- _Brief_: Since pictures are not wanted, repeat only the text of the records, word for word.

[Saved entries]
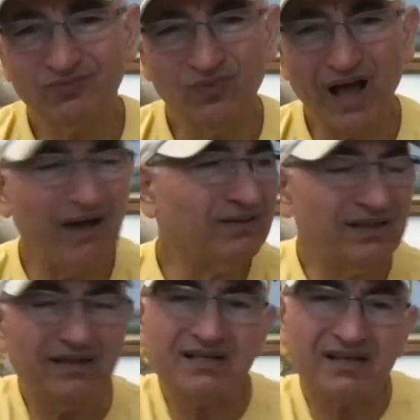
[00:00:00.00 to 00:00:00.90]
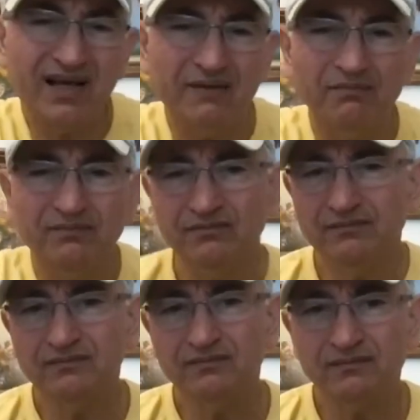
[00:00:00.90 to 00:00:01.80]
How did this came?
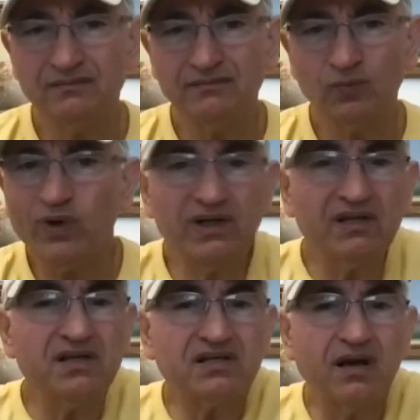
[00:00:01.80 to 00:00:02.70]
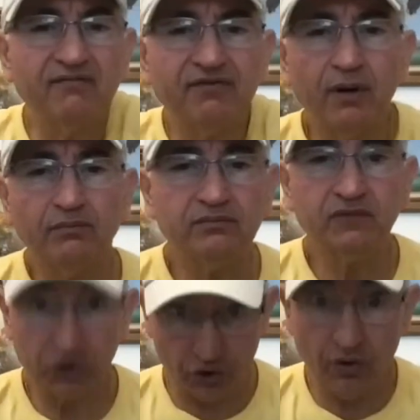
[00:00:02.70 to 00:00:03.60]
Where did this come from?
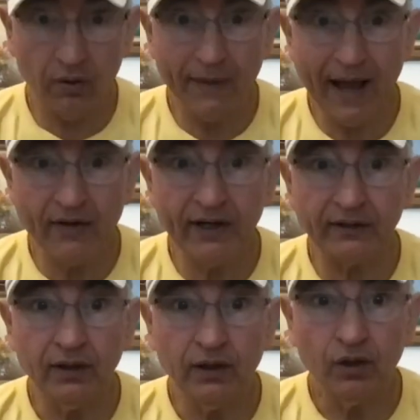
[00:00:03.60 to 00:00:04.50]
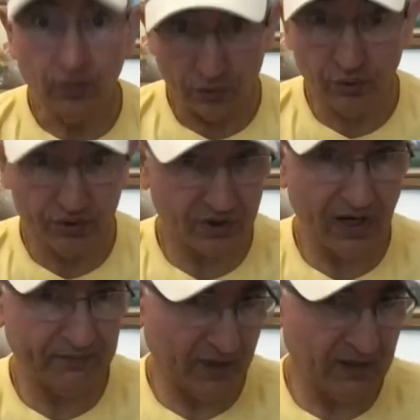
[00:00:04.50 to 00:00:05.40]
Did you know about it? You
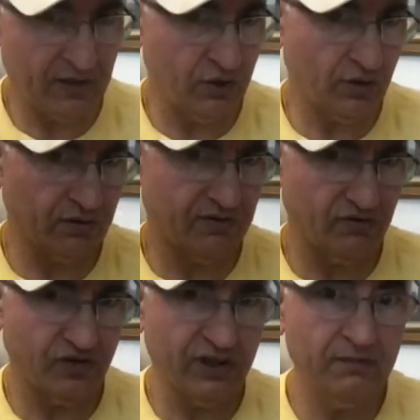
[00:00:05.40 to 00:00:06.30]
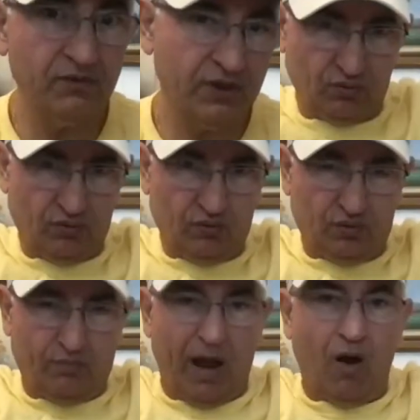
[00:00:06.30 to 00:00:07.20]
slept, and in your dreams, the
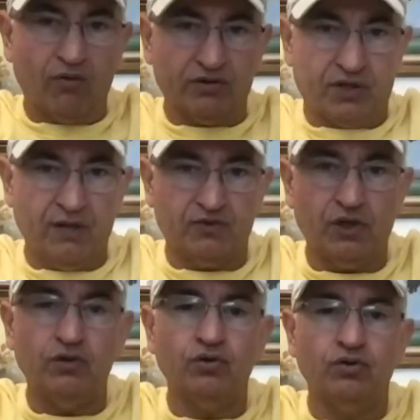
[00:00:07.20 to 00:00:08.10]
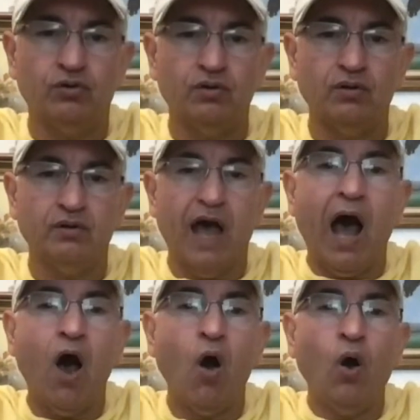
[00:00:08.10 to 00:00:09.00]
powers came, so you,
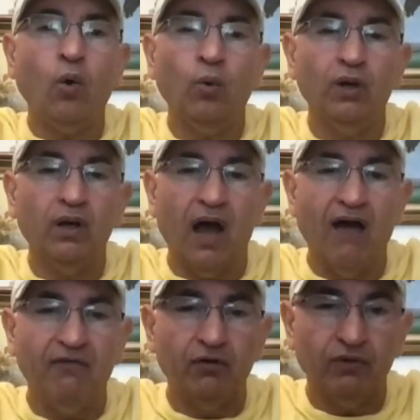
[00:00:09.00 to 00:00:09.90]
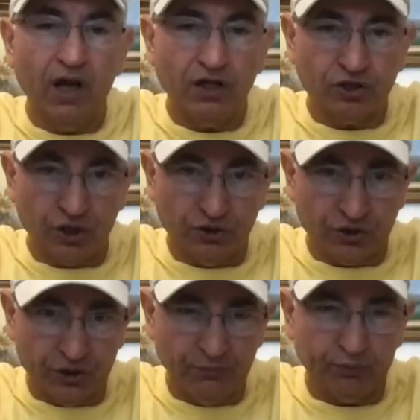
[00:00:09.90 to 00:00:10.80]
thou will have a
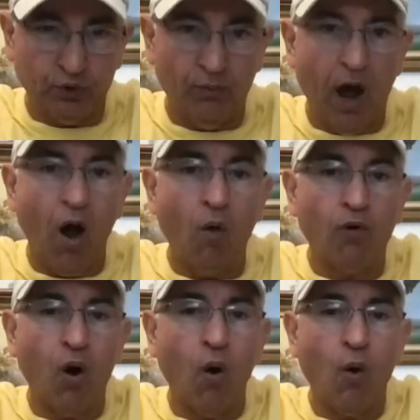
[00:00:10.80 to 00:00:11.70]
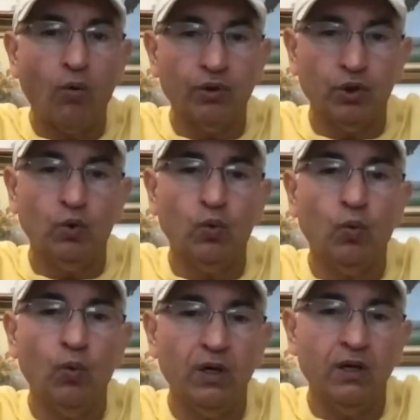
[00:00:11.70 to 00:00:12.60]
relationship tomorrow. You
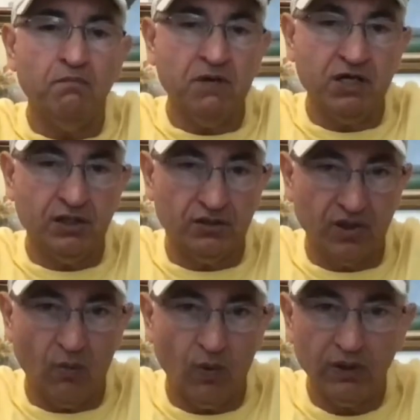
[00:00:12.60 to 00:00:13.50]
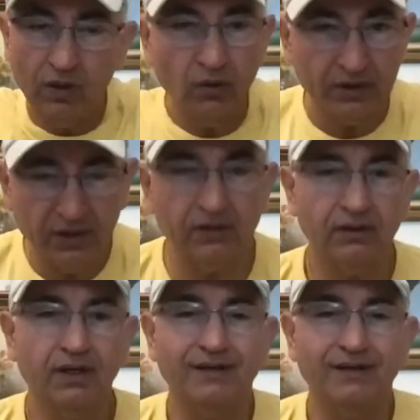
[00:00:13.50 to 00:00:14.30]
will meet someone. No, you didn't.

- _Response box_:
[00:00:00.00 to 00:00:00.90]
[00:00:00.90 to 00:00:01.80]
How did this came?
[00:00:01.80 to 00:00:02.70]
[00:00:02.70 to 00:00:03.60]
Where did this come from?
[00:00:03.60 to 00:00:04.50]
[00:00:04.50 to 00:00:05.40]
Did you know about it? You
[00:00:05.40 to 00:00:06.30]
[00:00:06.30 to 00:00:07.20]
slept, and in your dreams, the
[00:00:07.20 to 00:00:08.10]
[00:00:08.10 to 00:00:09.00]
powers came, so you,
[00:00:09.00 to 00:00:09.90]
[00:00:09.90 to 00:00:10.80]
thou will have a
[00:00:10.80 to 00:00:11.70]
[00:00:11.70 to 00:00:12.60]
relationship tomorrow. You
[00:00:12.60 to 00:00:13.50]
[00:00:13.50 to 00:00:14.30]
will meet someone. No, you didn't.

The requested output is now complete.